L’ordre de Grandmont

A partir de 1076 et pendant près de 50 ans, Etienne, ermite à Muret, dans les Monts d’Ambazac (actuelle Haute Vienne) vit dans une pauvreté exemplaire. Après sa mort en février 1124, ses disciples s’installent sur la colline boisée de Grandmont pour y vivre à son exemple.  Leur quatrième supérieur, Etienne de Liciac (1139-1164) dote ces religieux d’une Règle originale inspirée directement des Evangiles. Lors de la canonisation d’Etienne de Muret, en 1189,  l’ordre compte un millier de religieux ou clercs, ayant fait voeu d’obeïssance, chasteté et pauvreté, et de converts n’ayant prononcé que le voeu d’obeïssance. Quelque cent maisons ou celles, sont établies en général au milieu d’un bois, regroupant trois ou quatre clercs et une dizaine de converts menant une vie simple et contemplative, autour d’une église dédiée à la Vierge. Recrutés principalement dans les classes rurales, ils sont surnommés les Bonshommes. Au coeur du 13ème siècle, l’ordre comprend 168 celles rattachées à l’autorité du prieur de Grandmont, la maison-mère.

L’Enfourchure

Le comte Guillaume de Joigny, croisé en Terre Sainte, mobilisé dans le contingent champenois au service du roi Philippe Auguste lors de la bataille de Bouvines qui consacra l’unité française en 1214, sensible à l’attrait les formes nouvelles de vie monastique dans la pauvreté et la solitude, n’a cessé de marquer sa protection et générosité à l’égard des nouveaux établissements religieux. En 1209, il offre sa terre de l’Enfourchure à des religieux de l’ordre de Grandmont. Dès la fin du 12ème siècle, l’ordre est secoué par des crises internes provoquées par le rôle croissant pris par les convers, auxquels étaient confiées l’autorité temporelle et la gestion, et la révolte des clercs cantonés à leur seule fonction spirituelle, motivant les interventions successives des Papes. En 1317 le pape Jean XXII met fin aux dissenssions en réorganisant radicalement l’ordre et le calquant sur le modèle bénédictin. Ne subsistent que 39 monastères érigés en prieurés auxquels sont subordonnées les autres maisons de l’ordre. L’Enfourchure est l’un de ces prieurés, il peut accueillir jusqu’à 16 clercs pour une dizaine de convers.

Le déclin

Ruiné par la guerre de cent ans, l’établissement ne revit qu’au début du 16ème siècle sous l’impulsion du prieur Gabriel Gouffier, doyen du chapître de la cathédrale de Sens, qui a mené une reprise en main tant spirituelle que matérielle. Reconstruction de la nef, de l’aile ouest du cloître, création de stalles (aujourd’hui conservées dans l’église de Dixmont). Mais les Guerres de Religion ont raison de ce renouveau, la communauté de religieux se disperse durant les troubles, tandis que l’ordre de Grandmont lui-même périclite au 18ème siècle.
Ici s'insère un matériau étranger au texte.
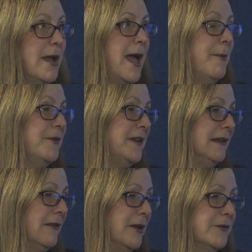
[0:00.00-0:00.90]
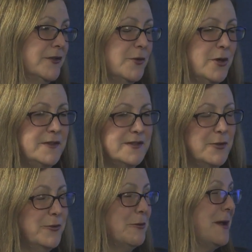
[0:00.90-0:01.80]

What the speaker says: I happen to eat a lot of soy, so you're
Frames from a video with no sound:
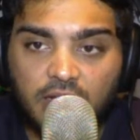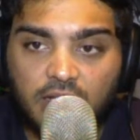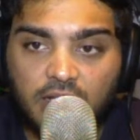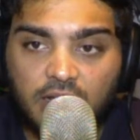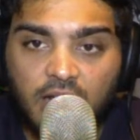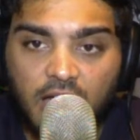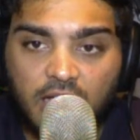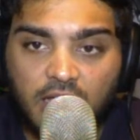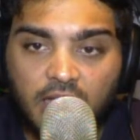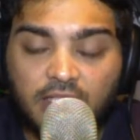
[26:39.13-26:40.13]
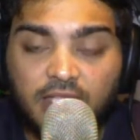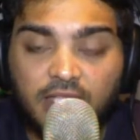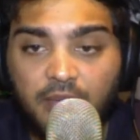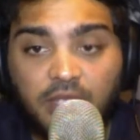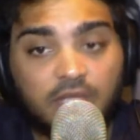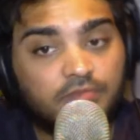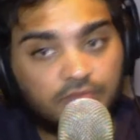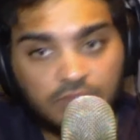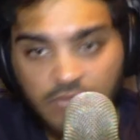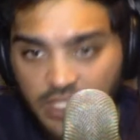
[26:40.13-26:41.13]
luck and timing.
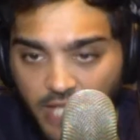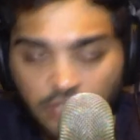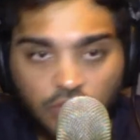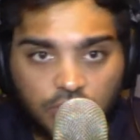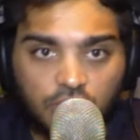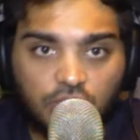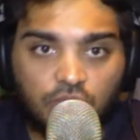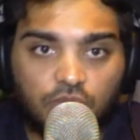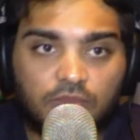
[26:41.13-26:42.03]
That's also true.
Décrété bien national en 1791, le prieuré de l’Enfourchure et ses dépendances sont acquis aux enchères et démantelés. Le domaine passe aux mains d’agriculteurs.A partir de 1838 la famille Galicier parvient à réunir de nouveau terres et bâtiments, déjà en ruines. Le corps de bâtiment actuel a été restauré au début du 20ème siècle, avec notamment le dallage de la salle du 1er étage.

Acquis par la commune de Dixmont en 1987, le domaine est aujourd’hui la propriété de l’Association des Amis du Patrimoine du Pays d’Othe qui a pour objet d’oeuvrer à sa préservation et y organise manifestations et festivités.

Source : La dernière arche, Jean-Luc Dauphin, AVV 1993.